El Santo Padre, informó la Pontificia Comisión a ZENIT, resaltó en sus palabras la importancia y la actualidad del tema de la Plenaria: “El indispensable compromiso de los laicos en la vida pública de los países latinoamericanos”, y señaló la necesidad urgente de una reflexión que no se quede en un texto, sino que conduzca a la acción.
Concretamente, habló de la necesidad de que los pastores sean guías de su gente viviendo con ella, estando en medio de su pueblo, “detrás de él” para ayudar y encaminar a los rezagados y “delante de él” para guiarlo.
Pero al mismo tiempo señaló dos grandes vicios de la relación entre los laicos y la jerarquía: el clericalismo y el pelagianismo, siendo el primero tal vez el más extendido y pernicioso, pues reduce al laico a una especie de colaborador del sacerdote o a un actor pasivo cuya acción se limita a seguir las consignas de los clérigos.
En este sentido, afirmó el Papa rotundamente que “entramos a la Iglesia como laicos, no como sacerdotes”, recordando repetidas veces durante su discurso la importancia que tiene por ello la noción de “pueblo de Dios”.
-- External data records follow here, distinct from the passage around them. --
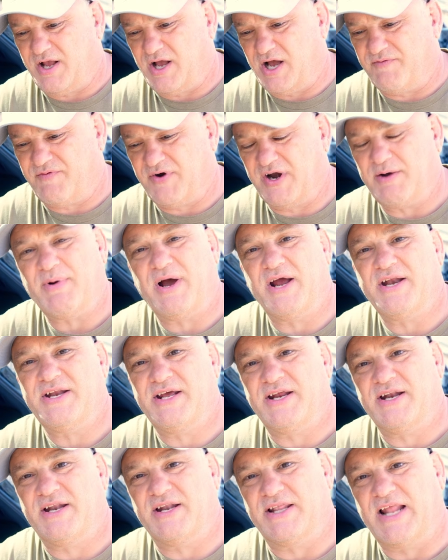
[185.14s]
A friend of mine
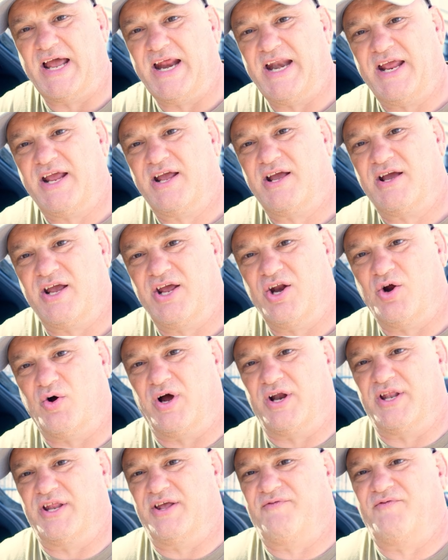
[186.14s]
did lighting,
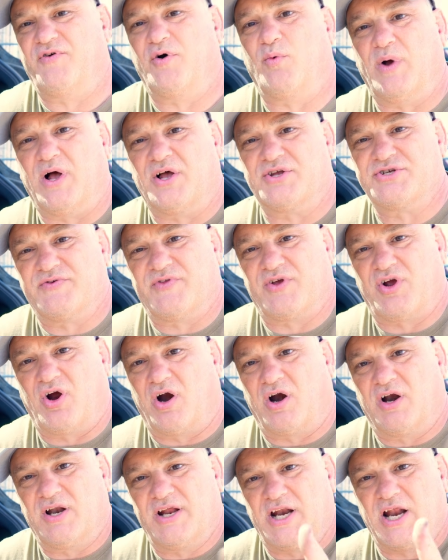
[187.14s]
on the footwells of the
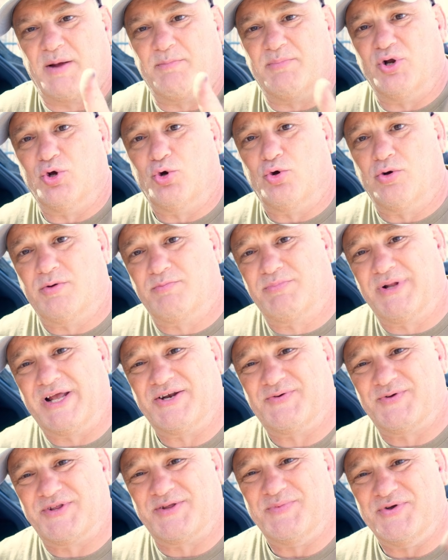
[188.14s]
car, lit up blue,
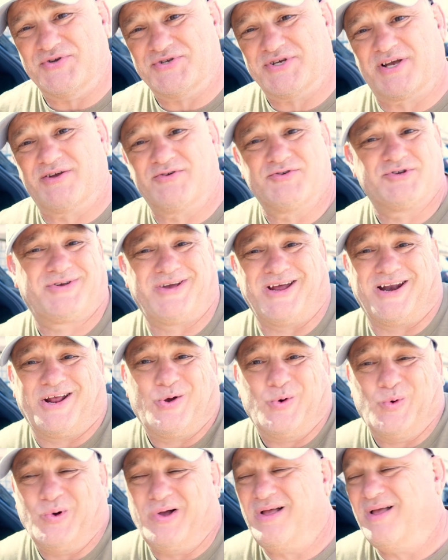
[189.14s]
blinked with the music. It's kind of
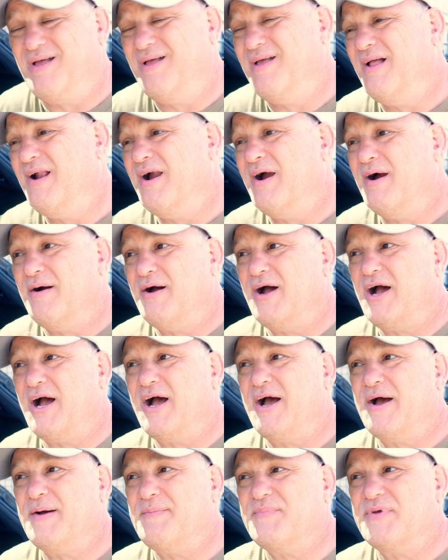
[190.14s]
cool.
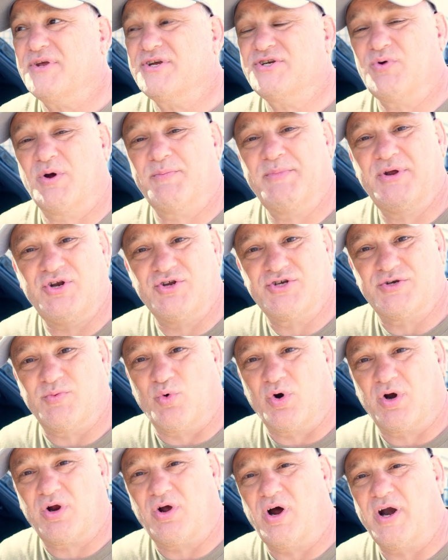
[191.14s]
She wanted me to do some
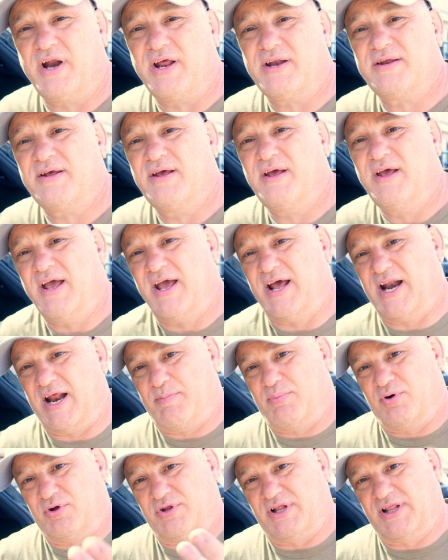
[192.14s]
work on it, and I
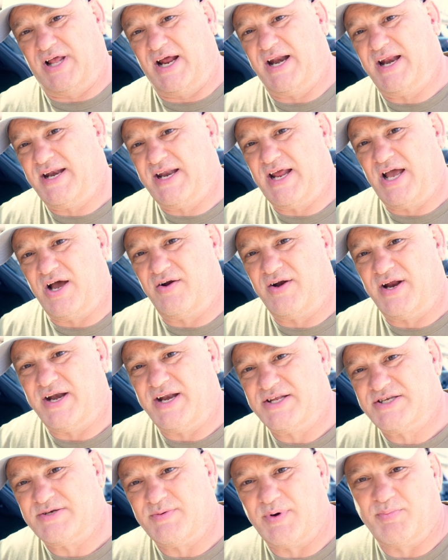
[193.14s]
pulled the lighting down. I
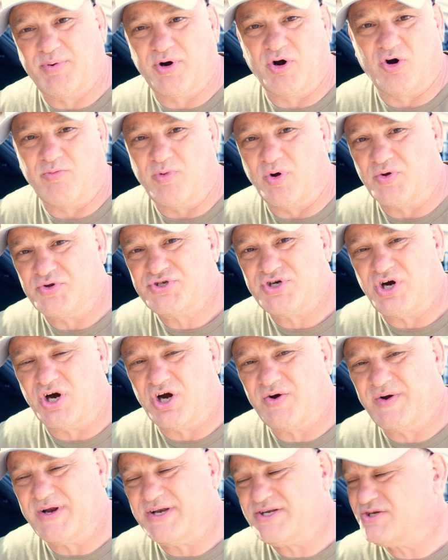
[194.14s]
put a remote
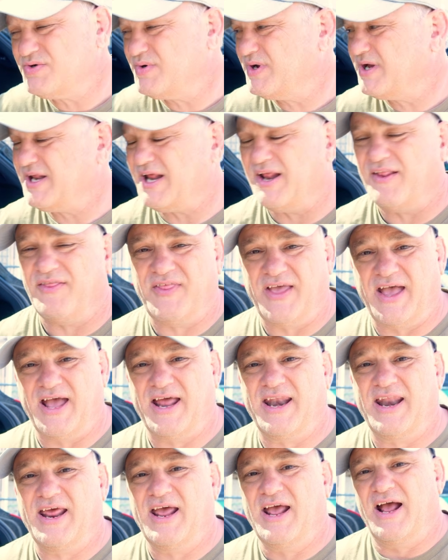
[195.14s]
starter into it, and
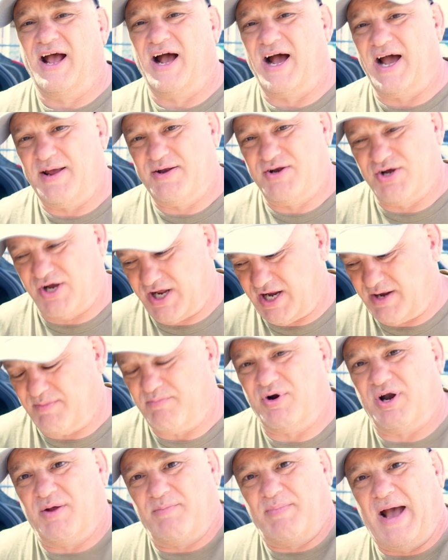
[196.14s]
then I took it and
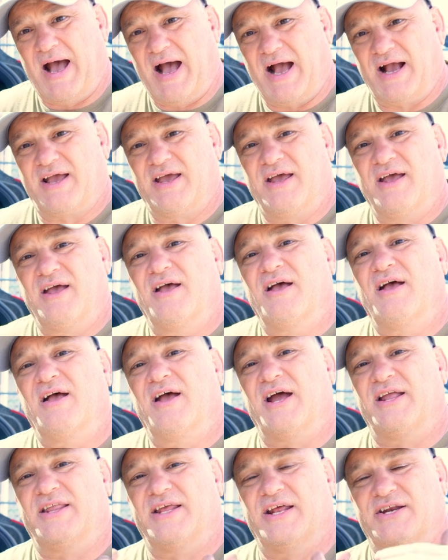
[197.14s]
put it back.
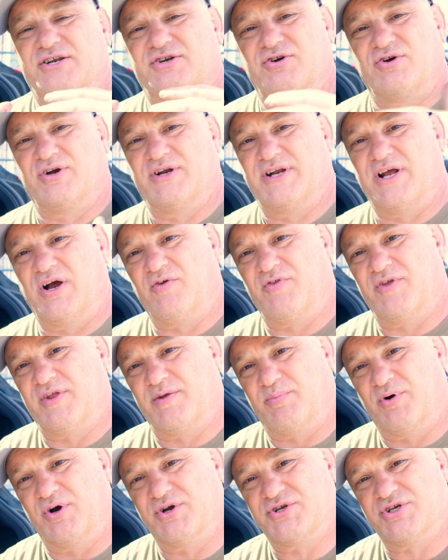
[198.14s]
And then it turned out that the
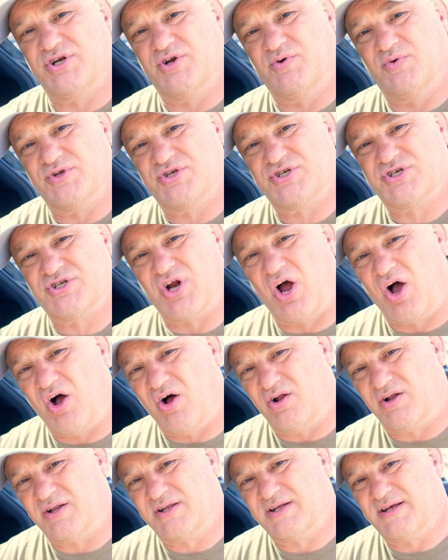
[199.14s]
person who
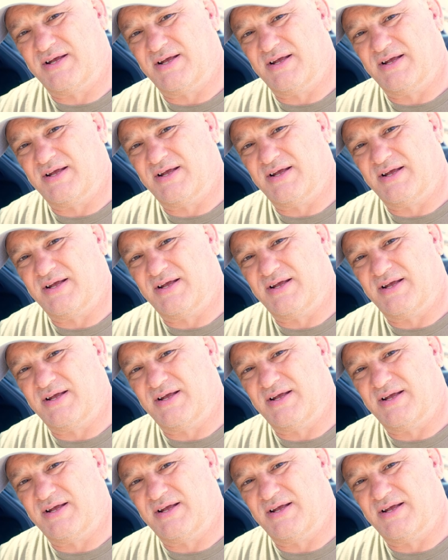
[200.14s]
installed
Invitó así a todos los asistentes –que incluían a tres laicos que participaron como invitados en la Asamblea– a trabajar intensamente por impulsar desde la Iglesia, la real inserción de los laicos en la vida pública de los países de América Latina y a una verdadera “conversión pastoral” que favorezca dicho cometido.
La plenaria inició su labor el martes con una celebración eucarística en la basílica de San Pedro, ante la tumba del apóstol Pedro. Entre las disertaciones estuvo la del Dr. Guzmán Carriquiry: sobre cómo explicar “la notable ausencia en el ámbito político, comunicativo y universitario de voces e iniciativas de líderes católicos”.
El cardenal Robles Ortega, arzobispo de Guadalajara, dio una conferencia sobre “Criterios y modalidades para la formación de una nueva generación de laicos católicos como constructores de sociedad”.

En cambio el arzobispo de San Pablo, cardenal Odilo Scherer, habló de “Escucha, sostén, compañía y guía de los Pastores a los laicos comprometidos en la vida pública: ¿cómo realizarlas?”
Por su parte el cardenal Óscar Rodríguez Maradiaga, arzobispo de Tegucigalpa, abordó el tema: “Hacia un proyecto histórico para América Latina: aportes fundamentales de los católicos para un ‘programa’ de transformación social y construcción nacional en América Latina”. El cardenal Ouellet, al concluir el evento, presentó además un proyecto de recomendaciones pastorales.

El cardenal canadiense señaló también durante el congreso que entre los objetivos se inserta la colaboración entre la Comisión Pontificia y el CELAM, que tiene ya como horizonte próximo la Celebración continental del Jubileo de la Misericordia, que se realizará en Bogotá del 27 al 30 de agosto del este año.